Today at our church we are giving thanks for the harvest. Living in the city we can forget the daily, weekly, monthly, annual, never-ending slog for farmers world wide to produce the food we eat. This year in particular the weather has been so terrible, harvest yield is down and food prices we are told will increase accordingly. Thankfully however bad our harvest here we do not need to fear hunger or starvation like so many people around the world. In USA they have Thanksgiving in November, and appear to take time together as a family to take stock of what there is to be thankful for. Harvest time is celebrated in many different ways and cultures worldwide
Most days here at Gillybirds Manor we get to celebrate a little eggy harvest of our own. As I visit the coop and check the egg box it saddens me to think I will never again see four little eggs nestling together. We all miss Miss Violet. Our big dog is very confused, he used to count them out of the coop every morning with loud barks and now is wondering where the fourth feathered lady has gone.
At our harvest service today on the Communion table there is a basket of my girl’s eggs all on their best behaviour and hand polished by your truely. Those of you who know me, know that I love autumn and all it’s colours, particularly I love pumpkins. As a child we didn’t have such exotic things, every Halloween we carved out turnips, as a solid root vegetable they were so much more labour-intensive, and what’s more, we had to eat the waste for dinner. This has resulted in a life-long avoidance of anything turnipy. Also Halloween parties were made especially pungent by the aroma of lightly burning turnip from the candle placed inside. Ugh. Yes, I lived in the generation before tea lights and Yankee Candles.
This day I am going to challenge my family to have a “gratitude attitude”. As you can see from my decorated pumpkins, “give God Thanks” (another surface Sharpies can write on) which are on the table in church, today we are giving thanks to God for providing the harvest. We can all find things to be thankful for. There are feel-good benefits of a gratitude attitude. I admit this does sound a little “Polly Anna”, but stick with me.

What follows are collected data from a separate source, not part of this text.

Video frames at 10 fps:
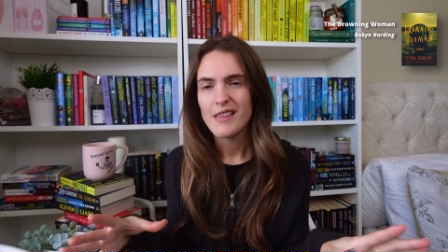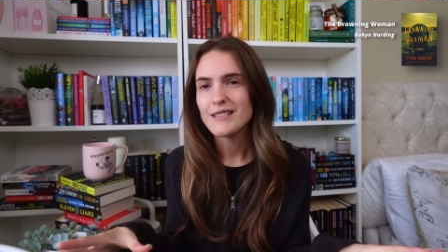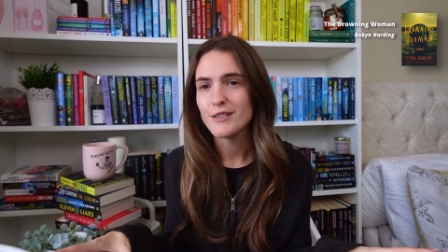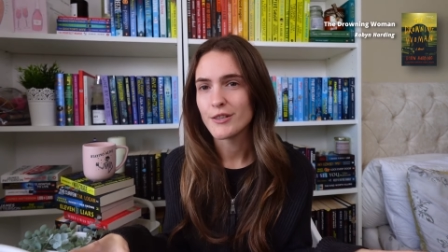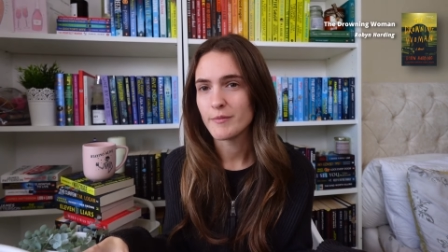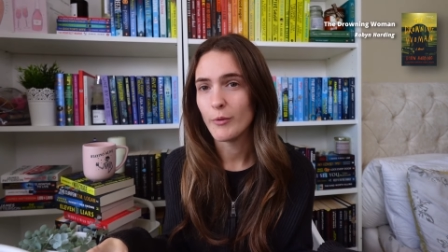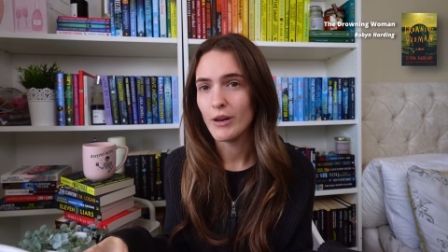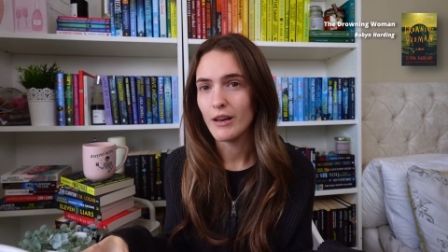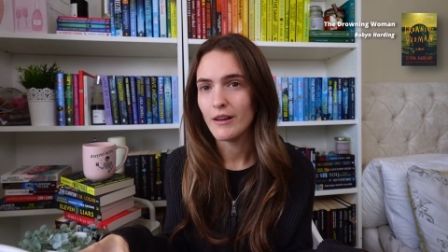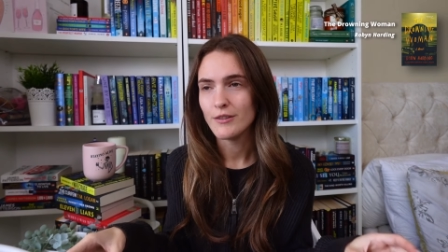Isn't a
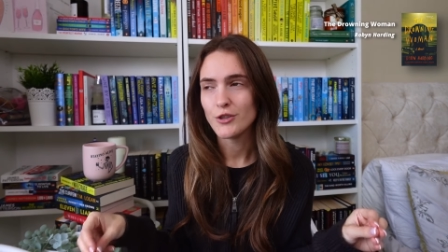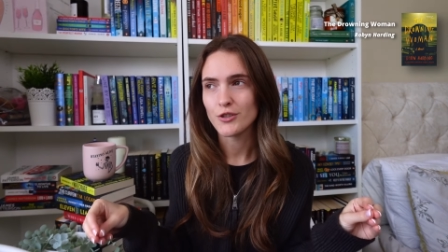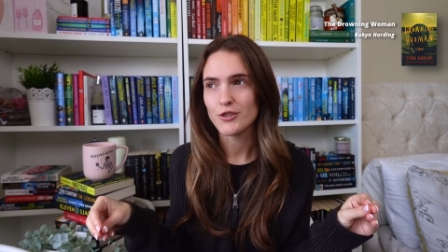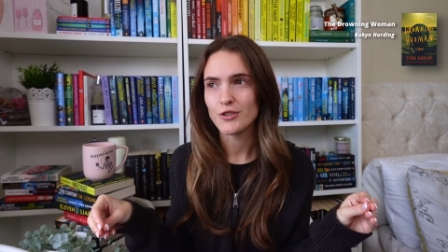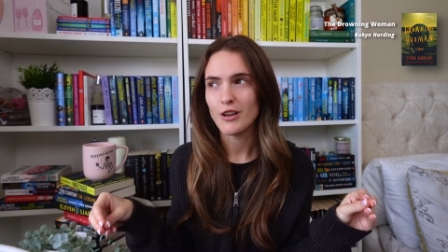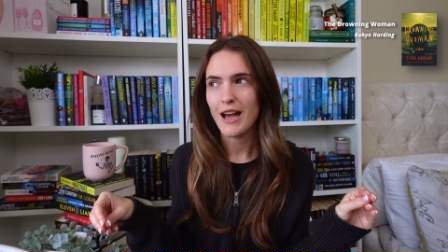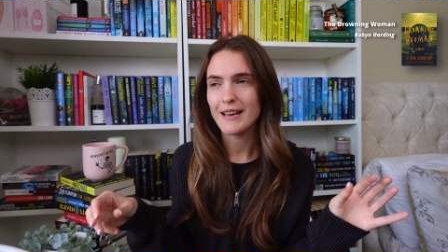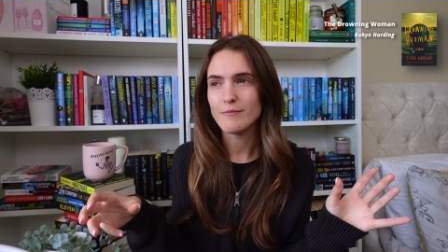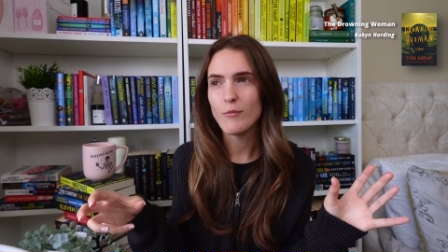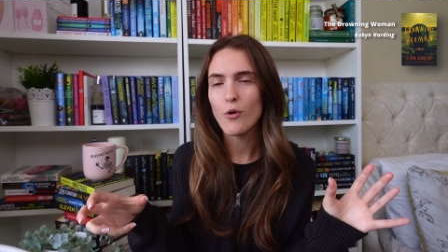spoiler, just
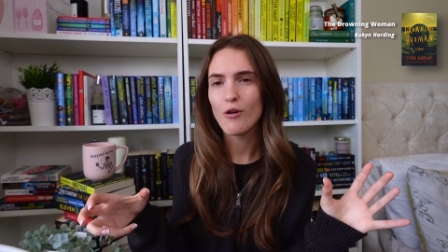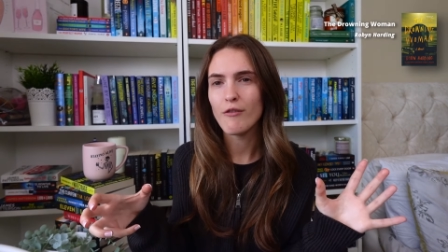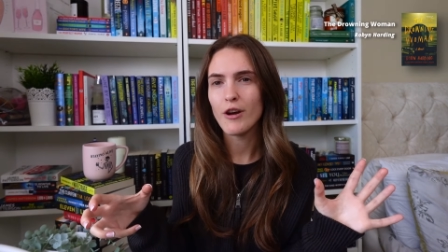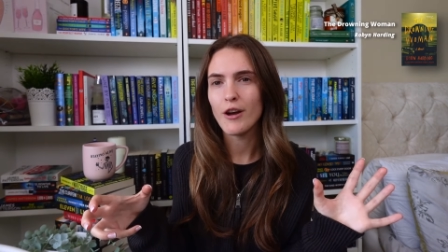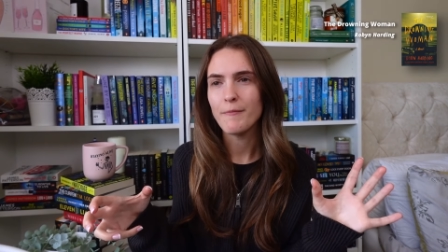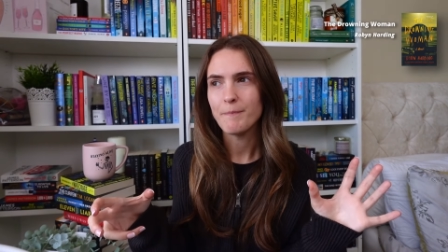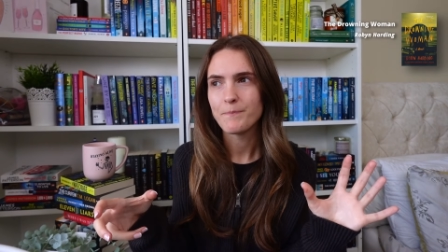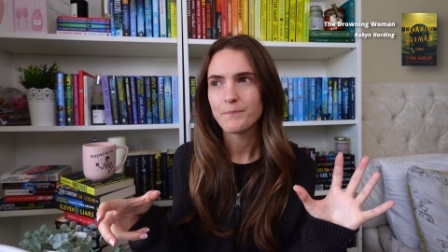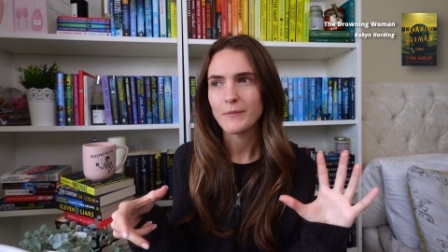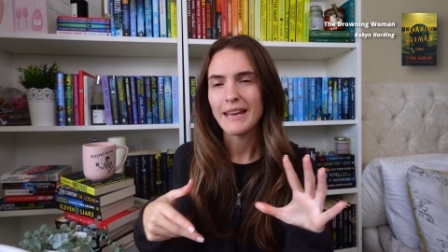had more of a
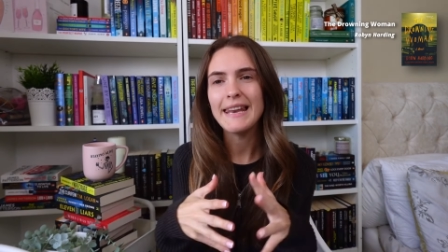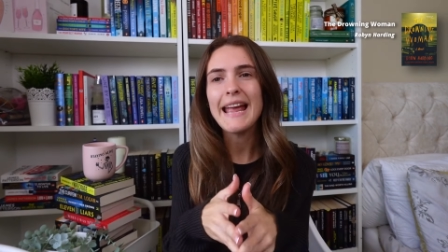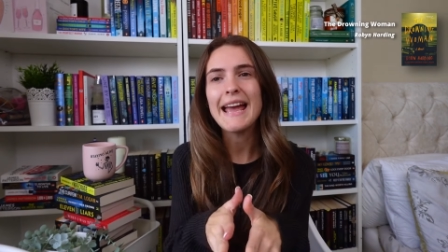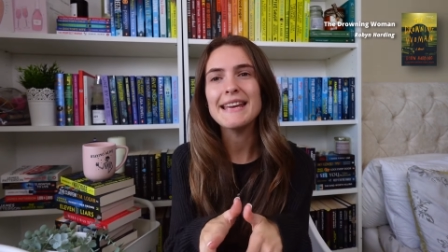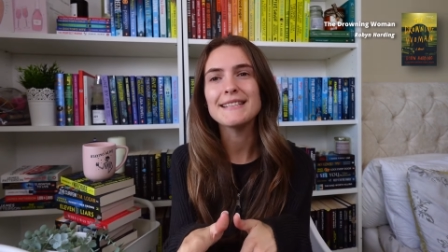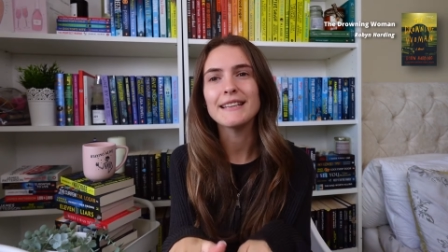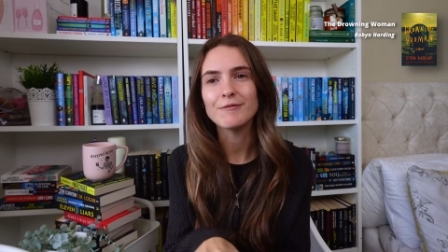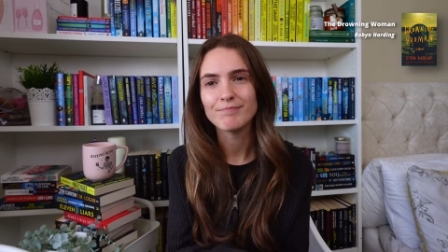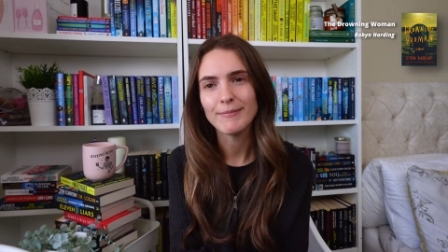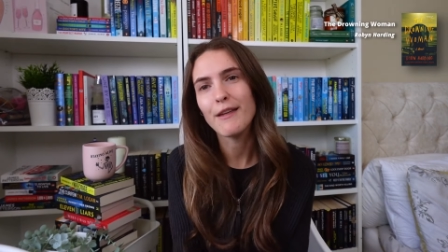
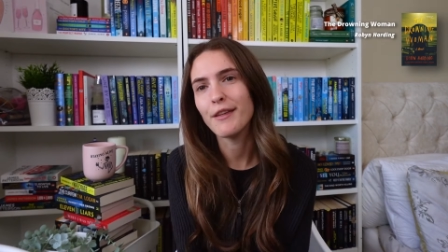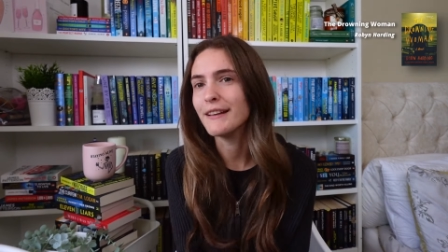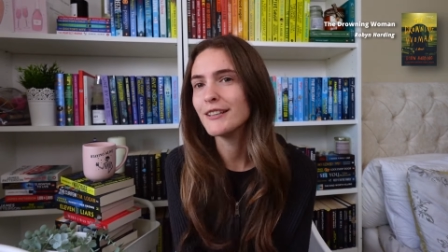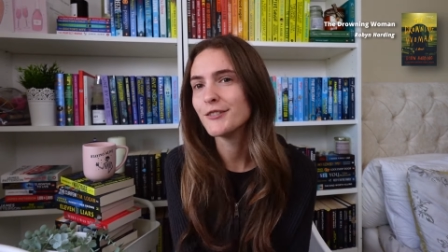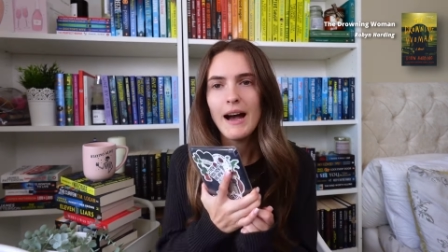liaising, I think.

Robert A. Emmons, a professor at the University of California, Davis, pioneered research on the benefits of positive thinking. Emmons quotes studies that indicates that even pretending to be thankful raises levels of the chemicals associated with pleasure and contentment: serotonin and dopamine. Live as if you feel gratitude, he says and soon the real thing will come. He recommends keeping a log of everything you are grateful for in a given week or month. One major study showed that people who wrote down what they are grateful for felt 25 percent happier after ten weeks than those who did not. They even felt better about their jobs and exercised an hour and a half more per week. This should not result though in handing out thank yous like an Oscar acceptance speech. The gratitude may lose some of its meaning. Martin E. P. Seligman, the author of Authentic Happiness, tells us to be selective, and focus on thanking the unsung heroes in your life. Then Seligman suggests a “gratitude visit.” Think of a person who has made a major difference in your life and whom you’ve never properly thanked. Compose a detailed letter to him or her that expresses your appreciation in concrete terms, post it to then, or even read it aloud, face-to-face. This is my little challenge to myself, and us all, to diary things to be grateful for (I promise not to blog about it) and to show genuine appreciation for those who have made a significant difference in our lives.


PS can you spot the itty bitty pumpkins I stashed in my basket of attractive vegetables? (No turnips included.)